(Collected data)
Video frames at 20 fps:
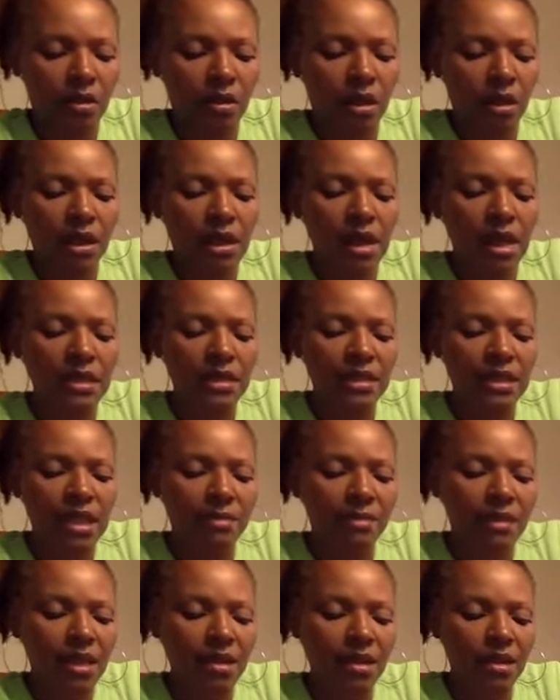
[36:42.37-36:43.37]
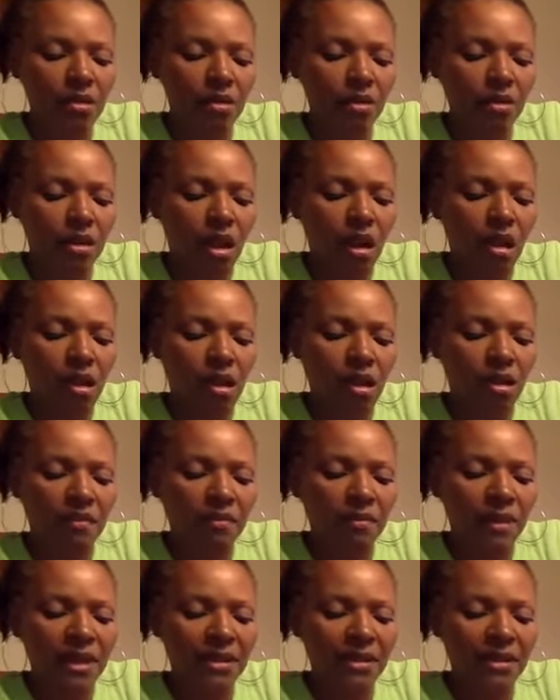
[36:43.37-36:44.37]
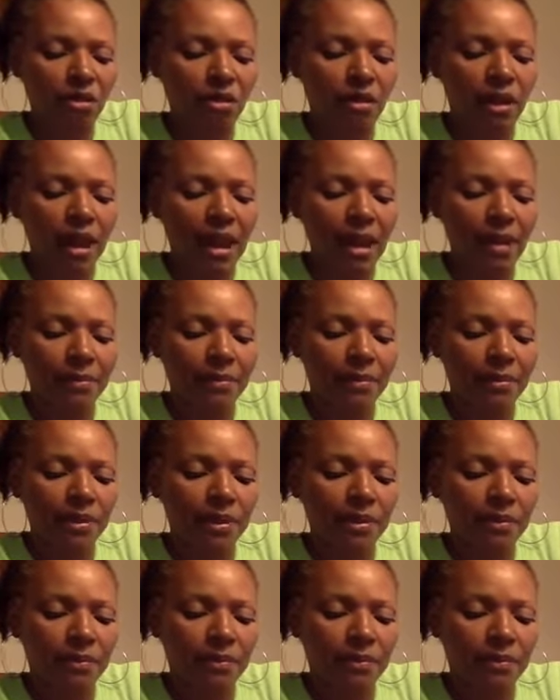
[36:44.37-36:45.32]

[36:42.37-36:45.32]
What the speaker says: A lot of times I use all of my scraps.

- **Assignment**: Only the lines from the one with "[36:44.37-36:45.32]" through the final line above belong in the answer, each reproduced word for word.

- **Solution to the problem**:
[36:44.37-36:45.32]

[36:42.37-36:45.32]
What the speaker says: A lot of times I use all of my scraps.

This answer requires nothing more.